_AIM OF THE EXERCISE_.
Once you find the line with "Video frames at" in the entries below, return exactly every line from it through the line with "[0:06.00-0:07.00]".
'''
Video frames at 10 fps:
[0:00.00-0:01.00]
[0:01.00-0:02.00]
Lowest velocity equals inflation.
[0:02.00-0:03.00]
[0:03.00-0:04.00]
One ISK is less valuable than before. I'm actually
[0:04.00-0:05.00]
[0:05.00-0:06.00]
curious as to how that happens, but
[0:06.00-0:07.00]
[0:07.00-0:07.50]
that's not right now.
'''
'''
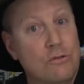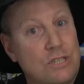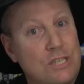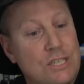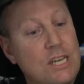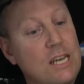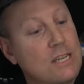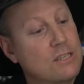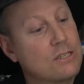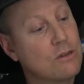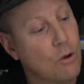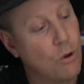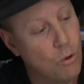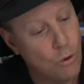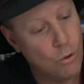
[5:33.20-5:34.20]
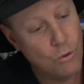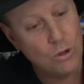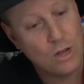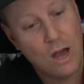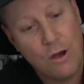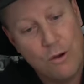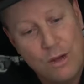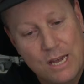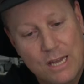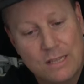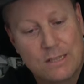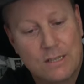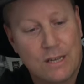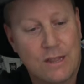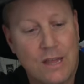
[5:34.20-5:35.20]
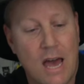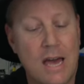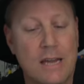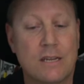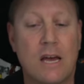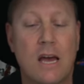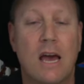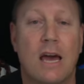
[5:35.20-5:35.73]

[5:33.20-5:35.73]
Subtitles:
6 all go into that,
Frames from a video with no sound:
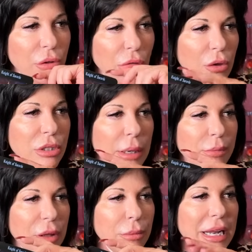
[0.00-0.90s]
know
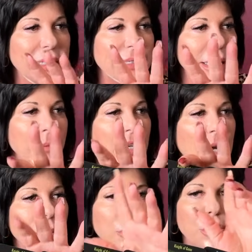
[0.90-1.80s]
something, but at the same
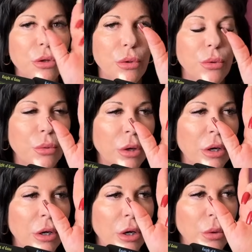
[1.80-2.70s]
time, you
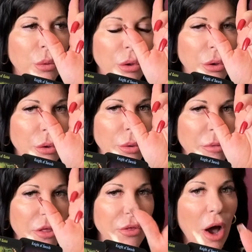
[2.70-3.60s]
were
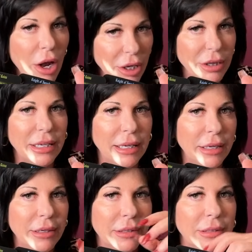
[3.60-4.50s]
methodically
'''
_ANSWER BELOW_.
Video frames at 10 fps:
[0:00.00-0:01.00]
[0:01.00-0:02.00]
Lowest velocity equals inflation.
[0:02.00-0:03.00]
[0:03.00-0:04.00]
One ISK is less valuable than before. I'm actually
[0:04.00-0:05.00]
[0:05.00-0:06.00]
curious as to how that happens, but
[0:06.00-0:07.00]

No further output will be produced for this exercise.